* Brief *
Would you transcribe the whole listing exactly and drop its images?

═════ Supplied material ═════

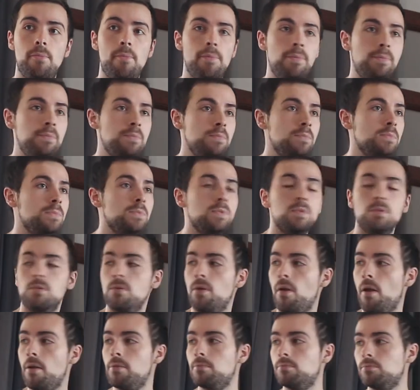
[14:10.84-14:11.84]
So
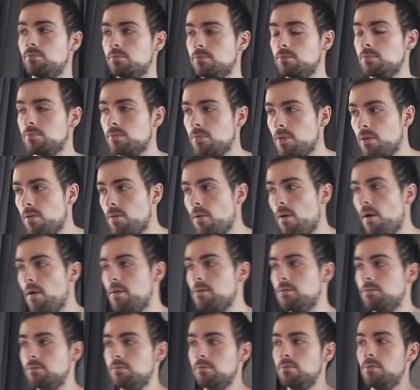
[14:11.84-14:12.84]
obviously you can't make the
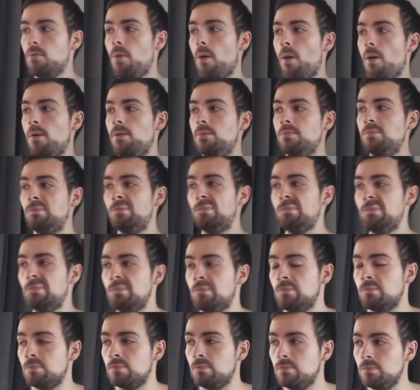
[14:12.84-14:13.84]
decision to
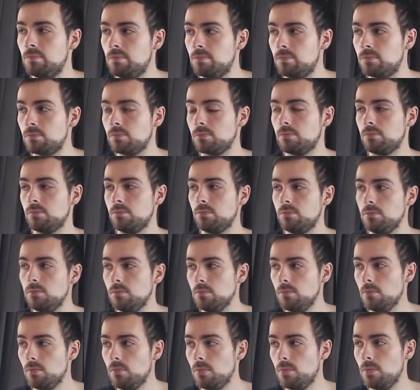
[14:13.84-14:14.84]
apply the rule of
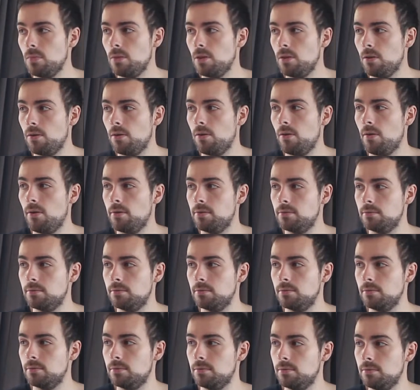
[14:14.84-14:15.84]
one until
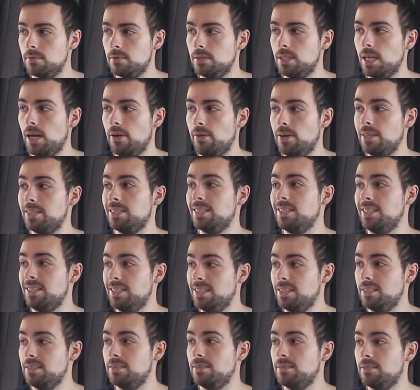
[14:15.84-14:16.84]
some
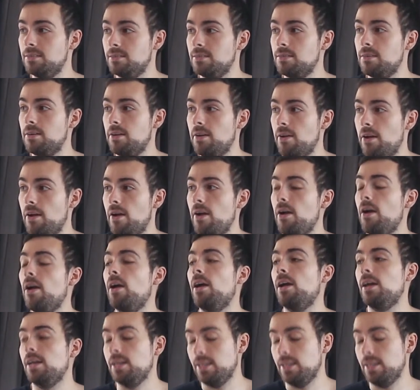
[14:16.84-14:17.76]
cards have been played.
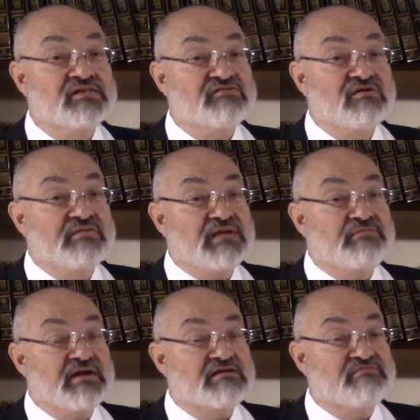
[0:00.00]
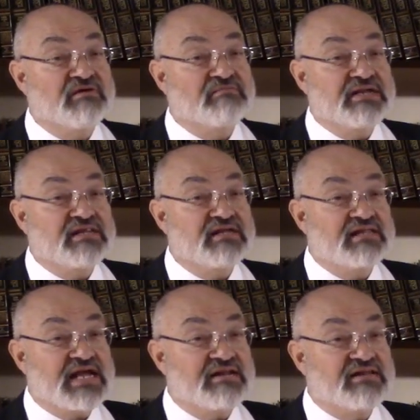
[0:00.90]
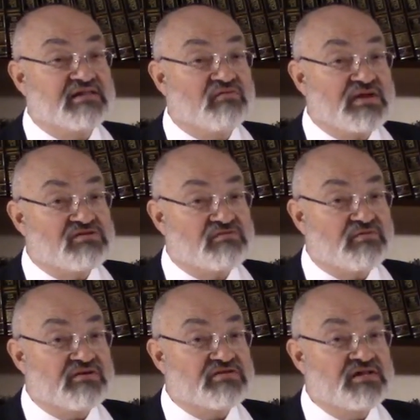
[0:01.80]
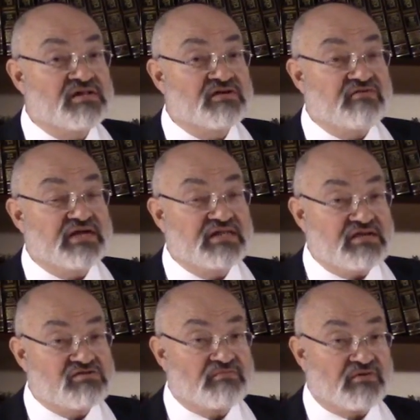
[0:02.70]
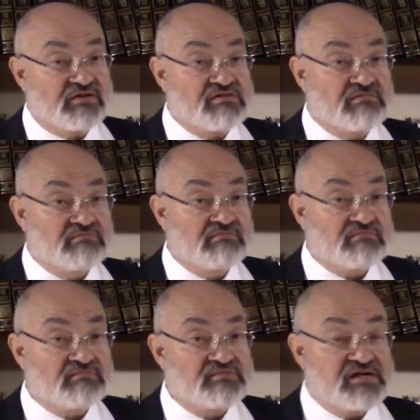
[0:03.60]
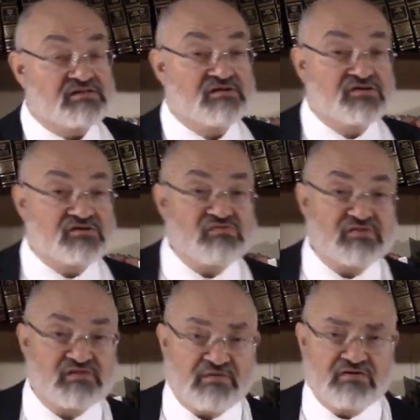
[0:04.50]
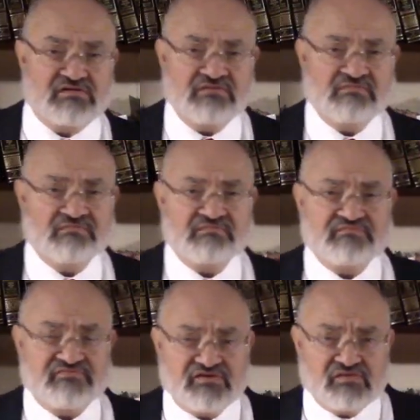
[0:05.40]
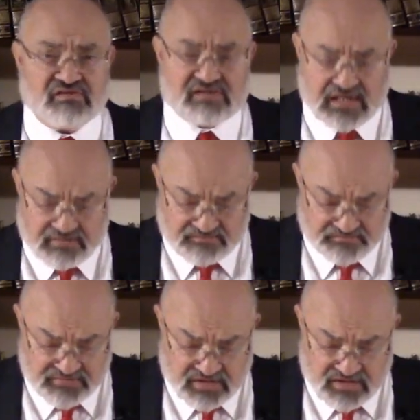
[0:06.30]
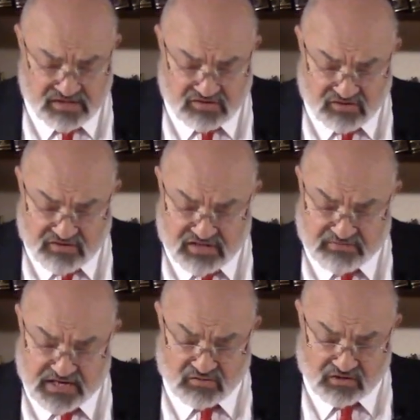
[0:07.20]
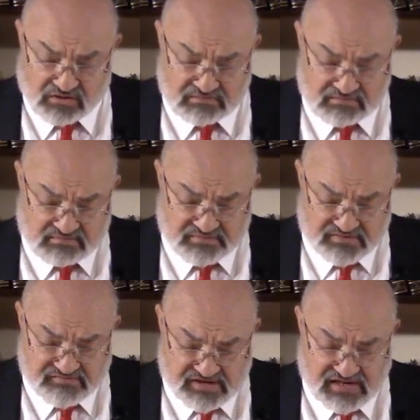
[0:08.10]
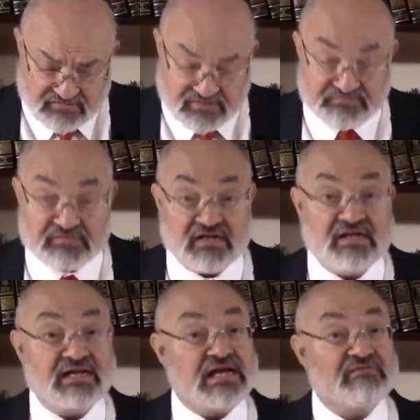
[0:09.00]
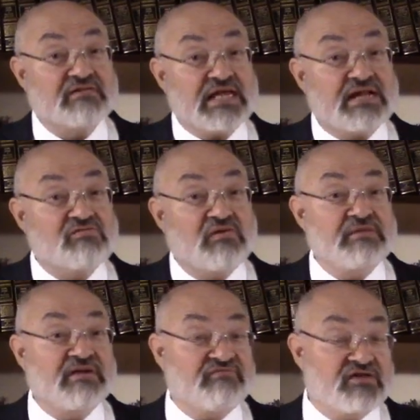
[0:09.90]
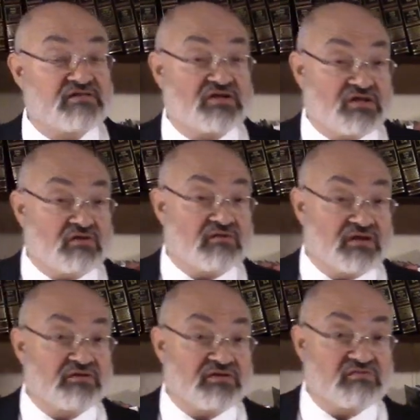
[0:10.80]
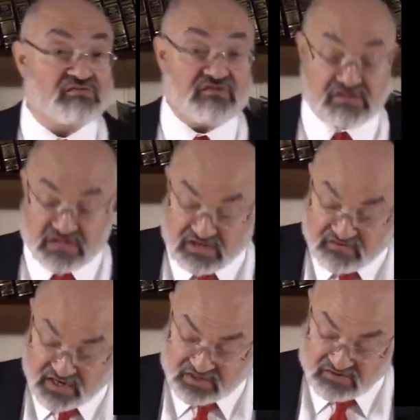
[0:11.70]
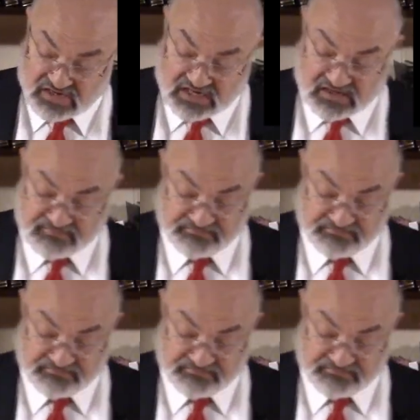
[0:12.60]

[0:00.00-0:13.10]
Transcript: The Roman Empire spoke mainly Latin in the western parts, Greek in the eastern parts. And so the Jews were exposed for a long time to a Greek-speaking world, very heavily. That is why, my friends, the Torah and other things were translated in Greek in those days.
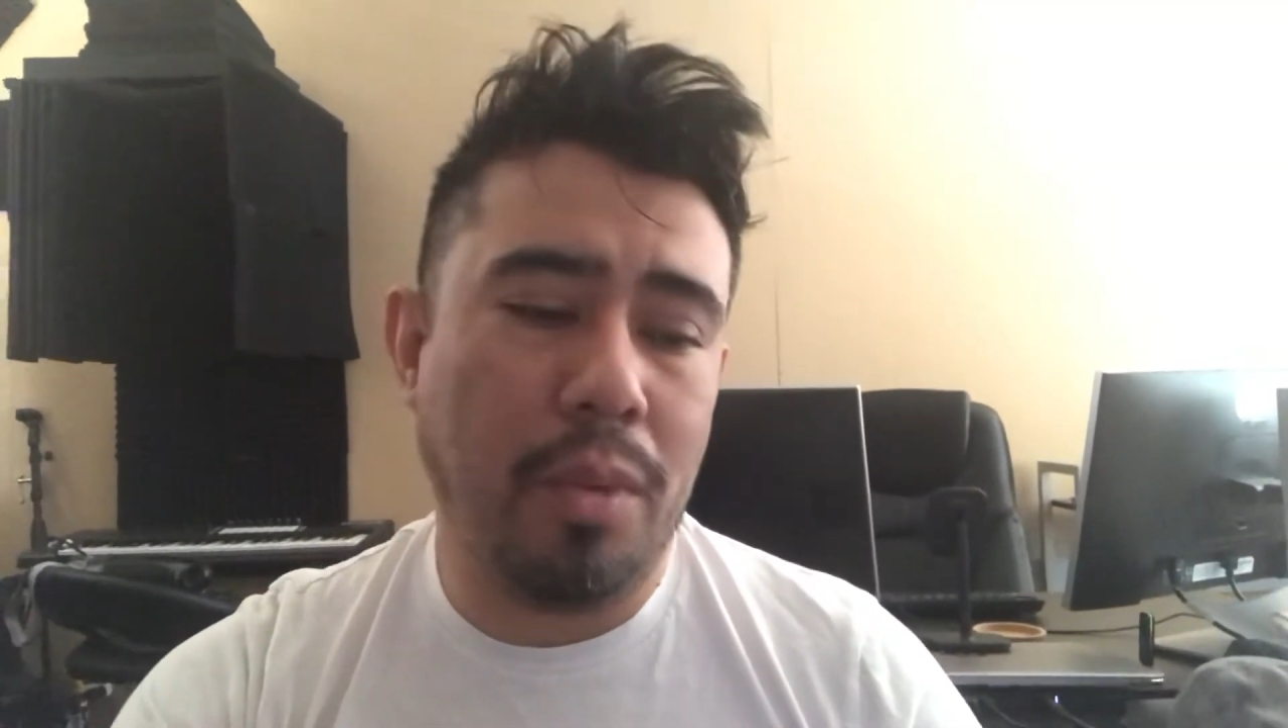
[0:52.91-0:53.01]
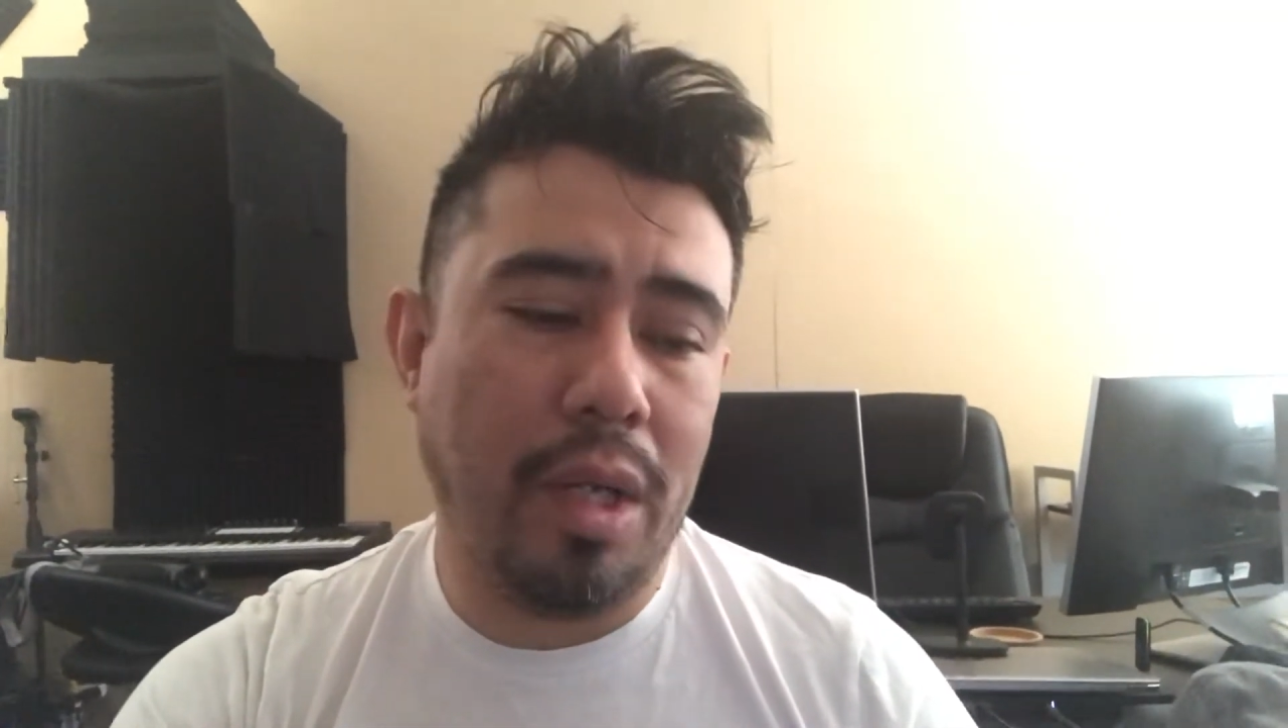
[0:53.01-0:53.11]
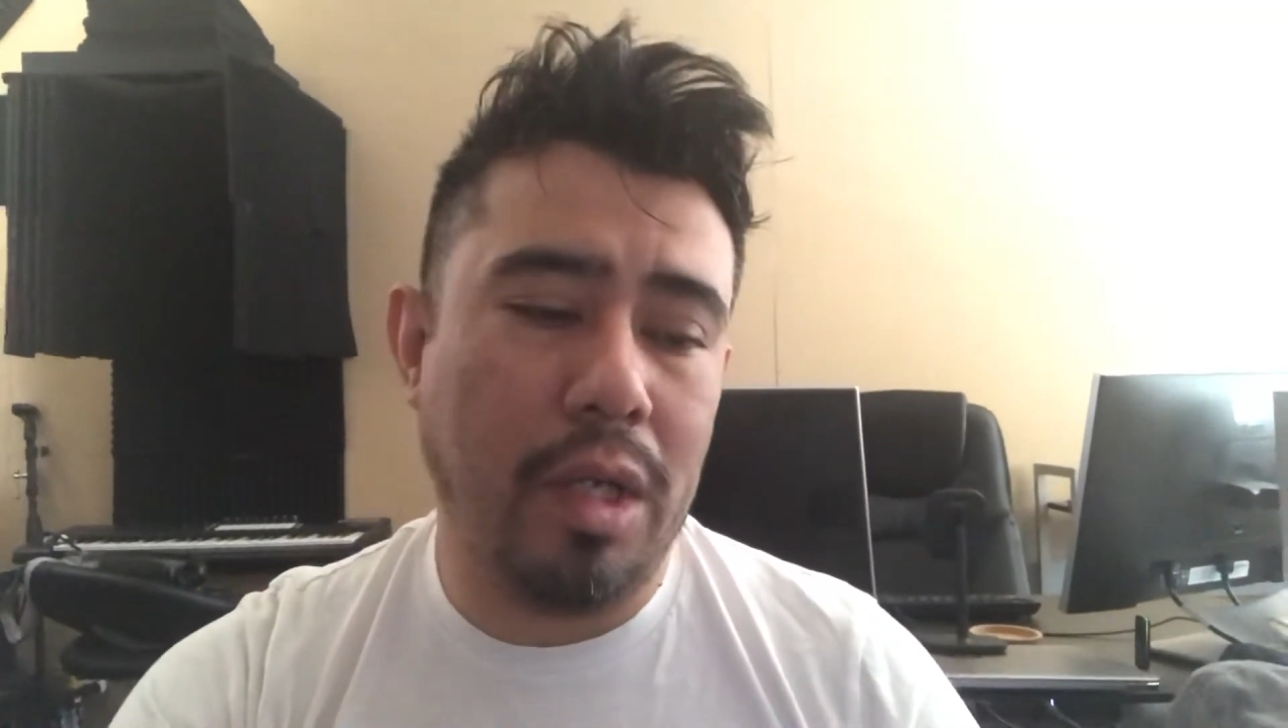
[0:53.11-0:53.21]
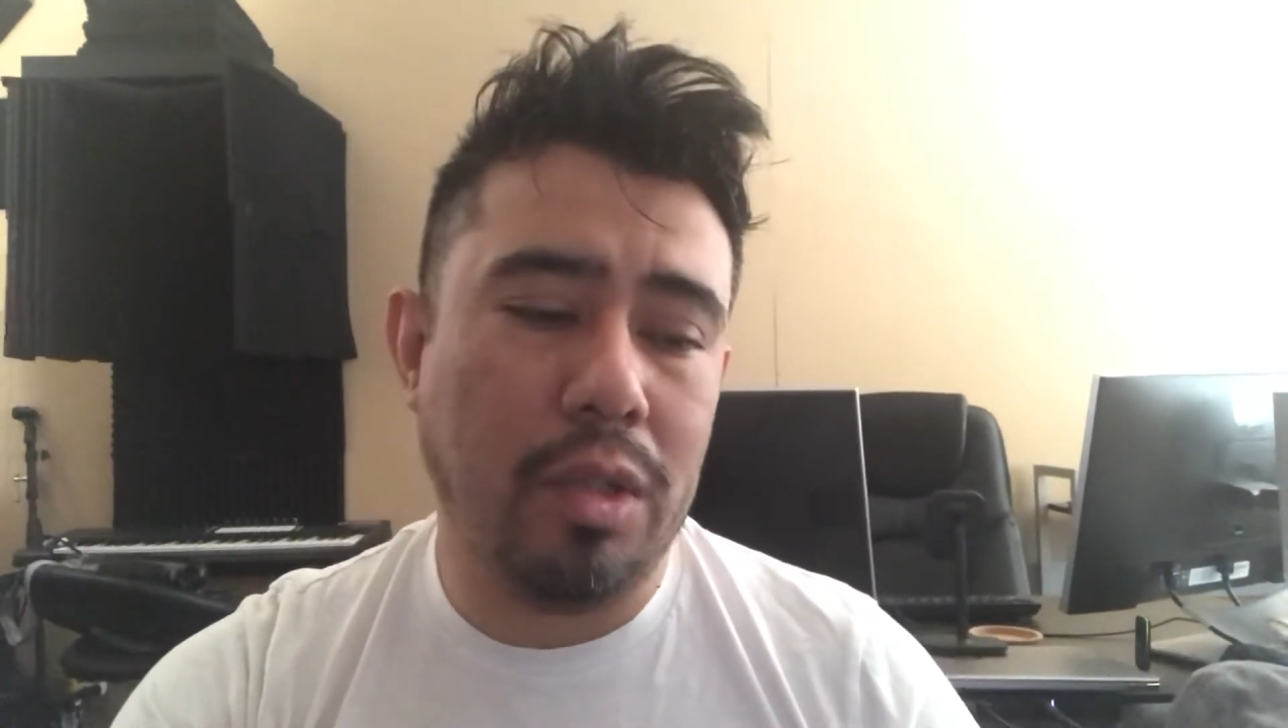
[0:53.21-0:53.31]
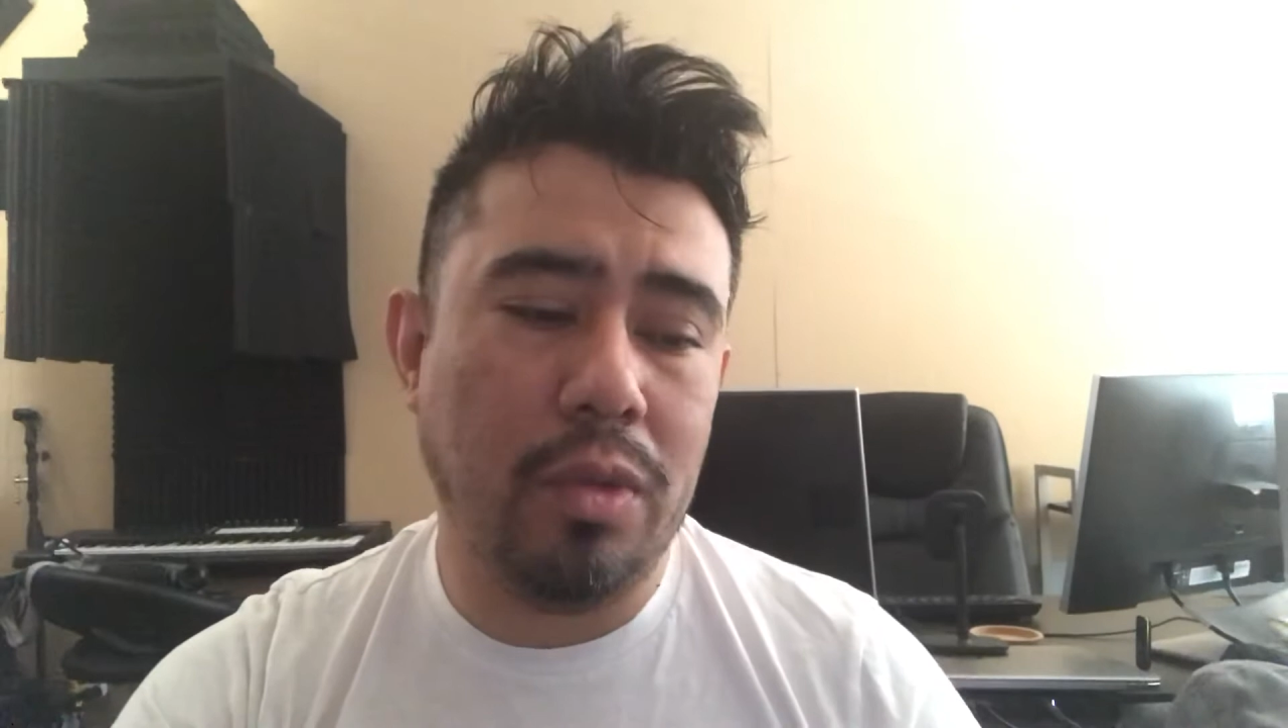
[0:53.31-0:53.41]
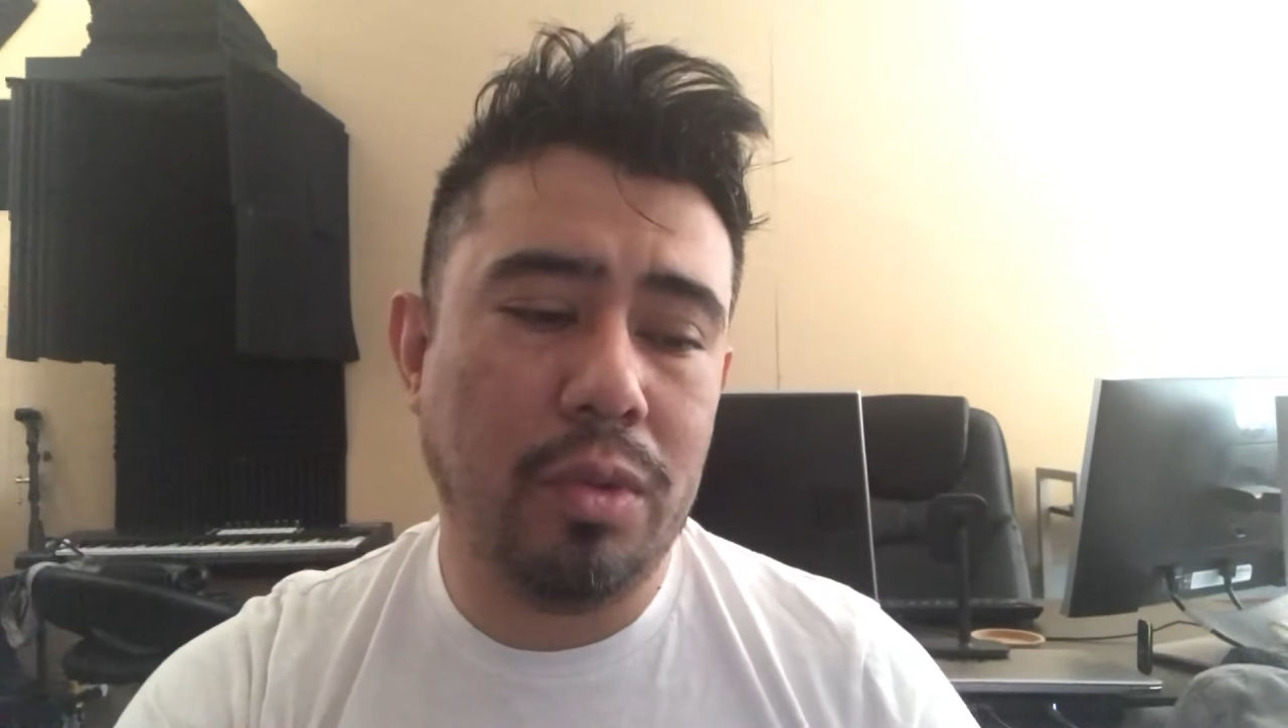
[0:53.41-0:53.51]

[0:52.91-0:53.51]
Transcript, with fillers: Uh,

═════

* Result of the exercise *
[14:10.84-14:11.84]
So
[14:11.84-14:12.84]
obviously you can't make the
[14:12.84-14:13.84]
decision to
[14:13.84-14:14.84]
apply the rule of
[14:14.84-14:15.84]
one until
[14:15.84-14:16.84]
some
[14:16.84-14:17.76]
cards have been played.
[0:00.00]
[0:00.90]
[0:01.80]
[0:02.70]
[0:03.60]
[0:04.50]
[0:05.40]
[0:06.30]
[0:07.20]
[0:08.10]
[0:09.00]
[0:09.90]
[0:10.80]
[0:11.70]
[0:12.60]

[0:00.00-0:13.10]
Transcript: The Roman Empire spoke mainly Latin in the western parts, Greek in the eastern parts. And so the Jews were exposed for a long time to a Greek-speaking world, very heavily. That is why, my friends, the Torah and other things were translated in Greek in those days.
[0:52.91-0:53.01]
[0:53.01-0:53.11]
[0:53.11-0:53.21]
[0:53.21-0:53.31]
[0:53.31-0:53.41]
[0:53.41-0:53.51]

[0:52.91-0:53.51]
Transcript, with fillers: Uh,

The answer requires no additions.